Breakfast scarfed, I sat in my favorite chair (the thinking one, torn-up leather with wheels) and stared off into space as many of my friends so often find me, not really lost in thought, more lost in wall. While I was away, leaning back in my chair, unprepared for any amount of roll away, I discovered this about my faith in The Lord of the Rings movies: I still love the whole shindig. The special effects, of course, are amazing. The adapted screenplay can't be trifled with (even if I were a Tom Bombadil lover and pissed about his lack of appearance in the film, which I'm not, I'm not). Overall, the movies are a rollicking good time.

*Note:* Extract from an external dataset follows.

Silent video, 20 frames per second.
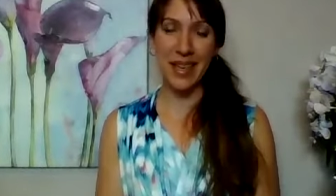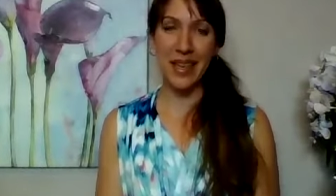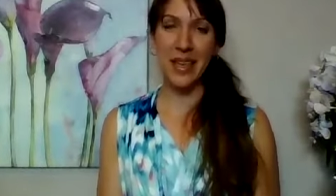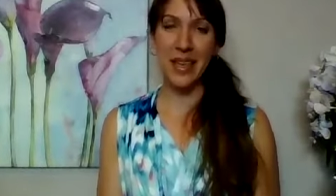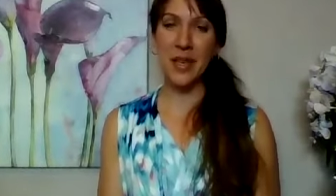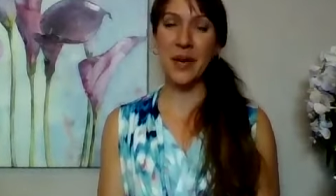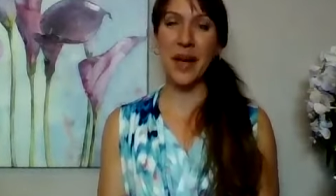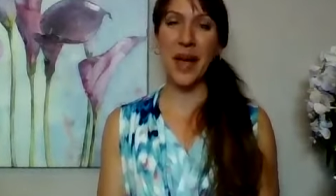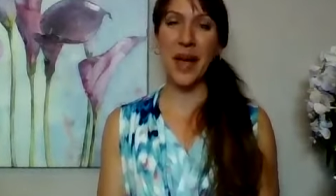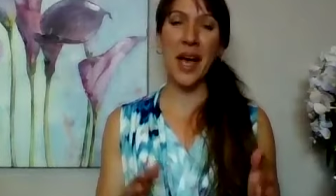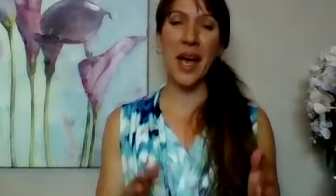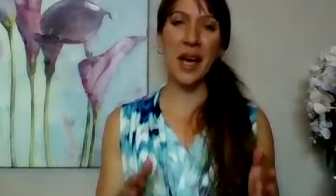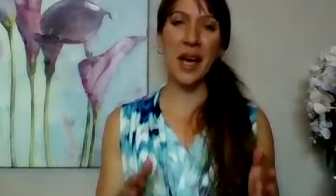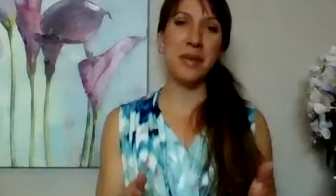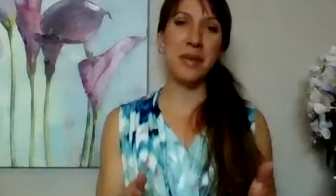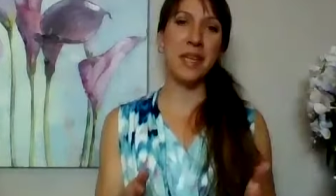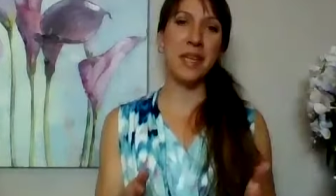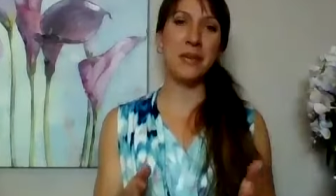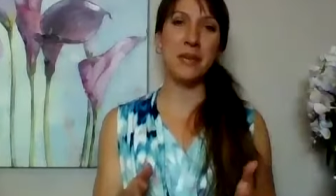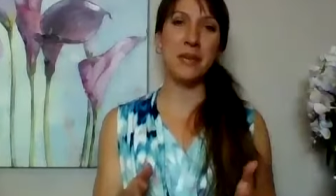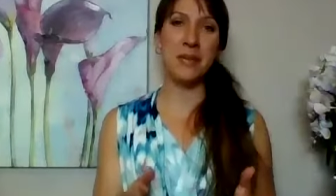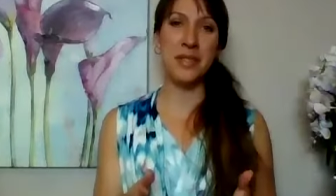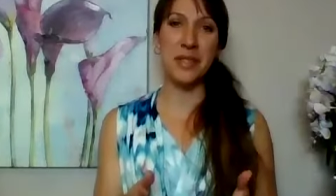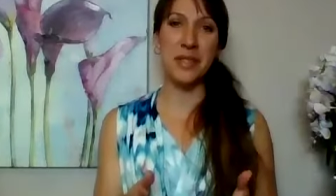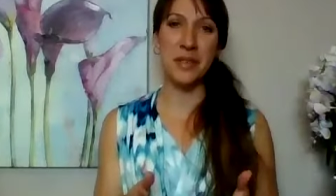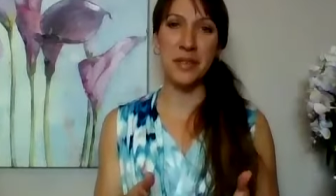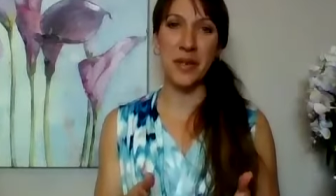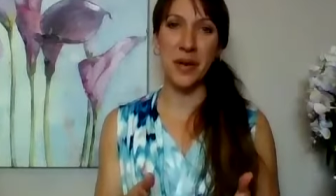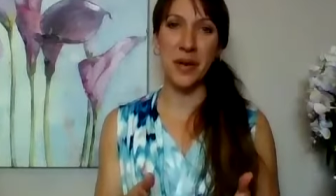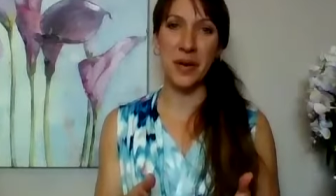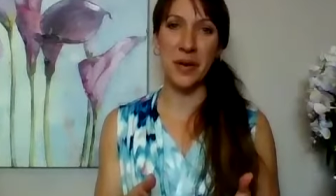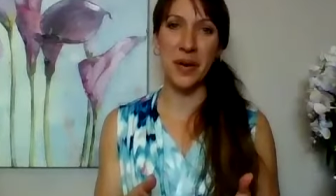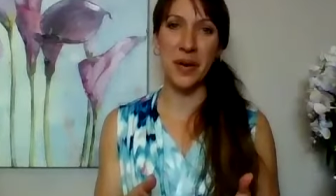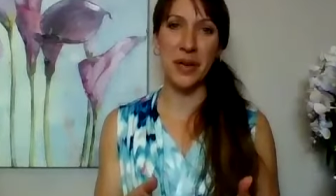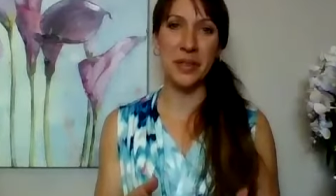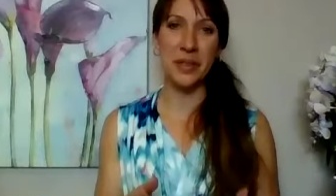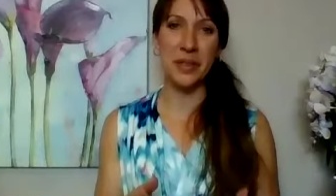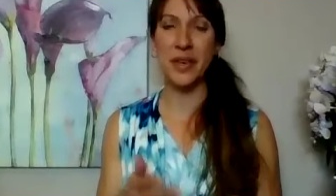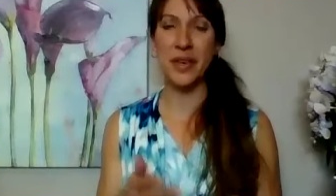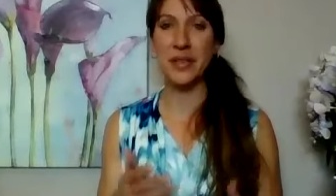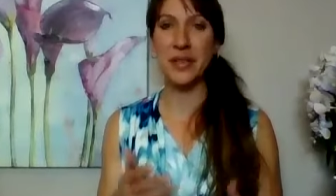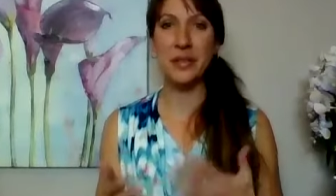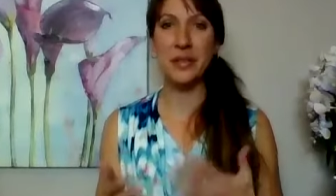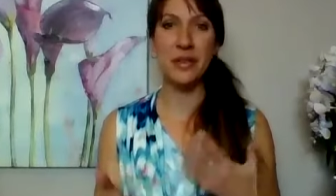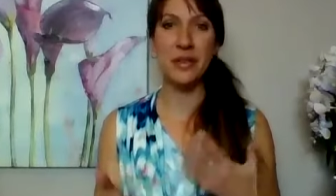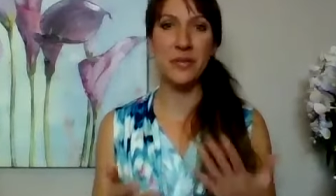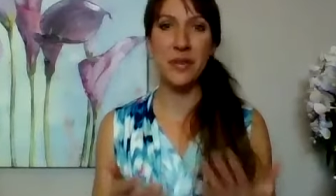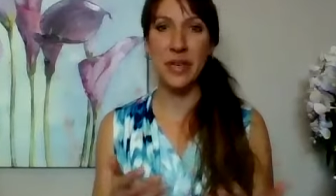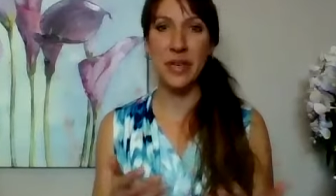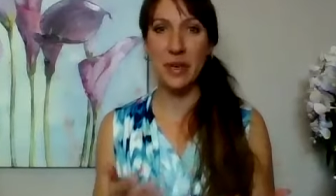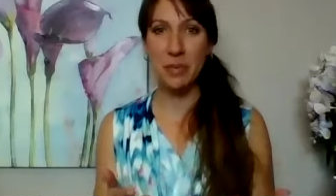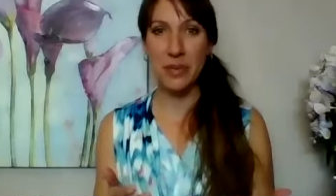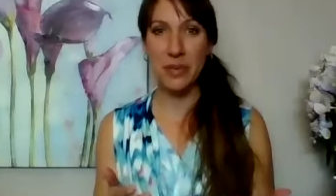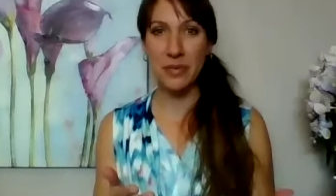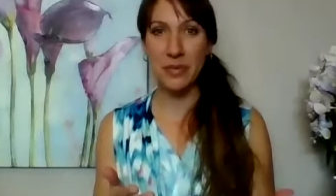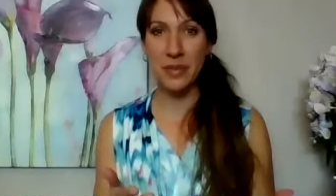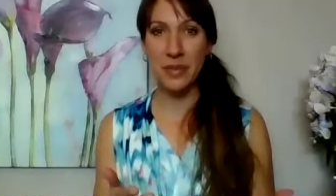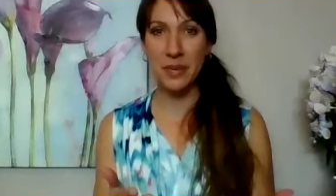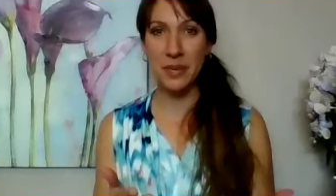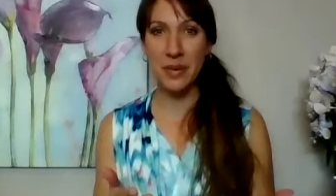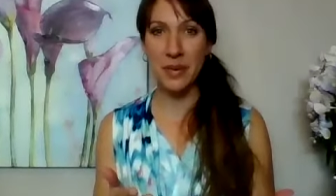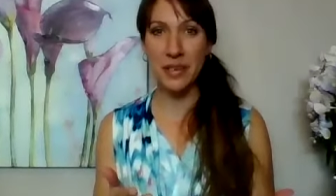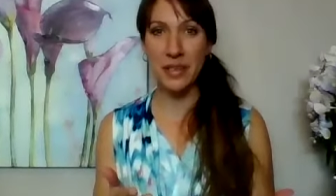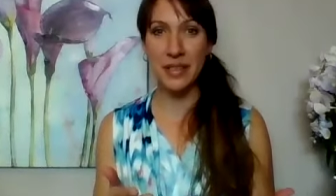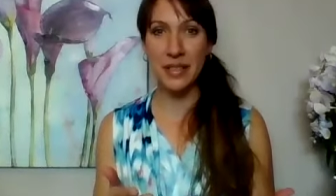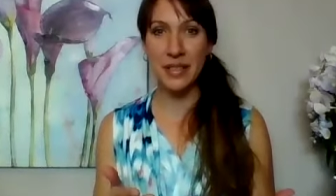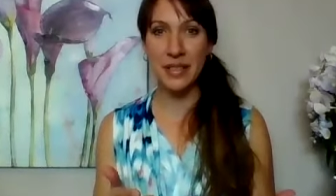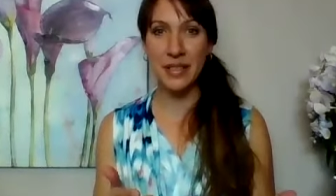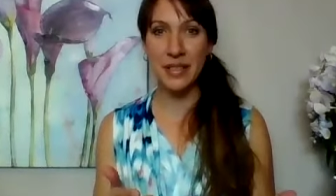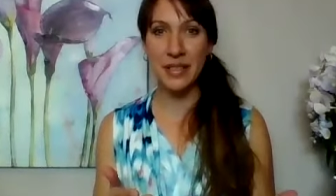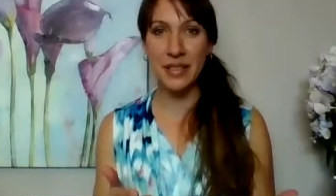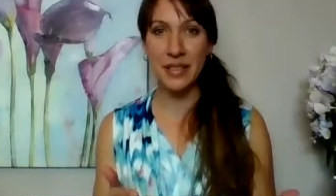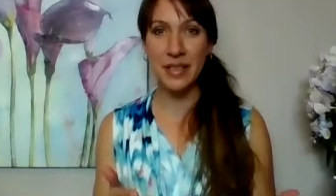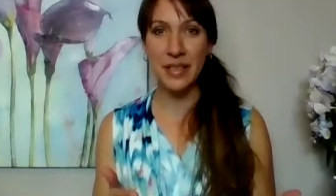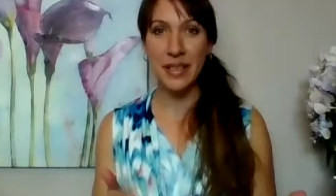You know, how many women do you know are trying to affair-proof their marriages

There are a few problems that I've found during my reaffirmation. The Return of the King really wants to milk it, really wants to jerk your tears, if you get my drift, what with the four-eight overly sentimental climaxes over the last thirty minutes of film. Don't worry: I'm not talking trash about one of the great books/movies of our time, not exactly. Tears welled in my eyes, too, when Frodo wakes up after having destroyed the ring and Sam (in slo-mo) comes into the room and sees his friend well. Hell, I pretty much wept when Frodo got on the boat (why, Frodo, why, did you have to leave???). But there are moments of seriously atrocious acting. I'm not talking about Elijah Wood, though he's pretty awful most of the time. I'm talking about Orlando Bloom. He's supposed to be this kickass elf dude and, really, he makes every single line of dialogue into something cheesy and lame. It hurts me to watch him in the movies. Yes, he's pretty. But that's no excuse.
Okay, enough humbuggery. These are great movies, greater books (even though, as a teenager, I was sometimes thrown by Tolkien's dried-leaf prose, but that's neither here nor there). As for Gandalf the Grey Tile, when I went back to the kitchen to put my plate in the sink, I looked for him again. He was gone.
SIDENOTE: The sign above is a misquote. Sheesh.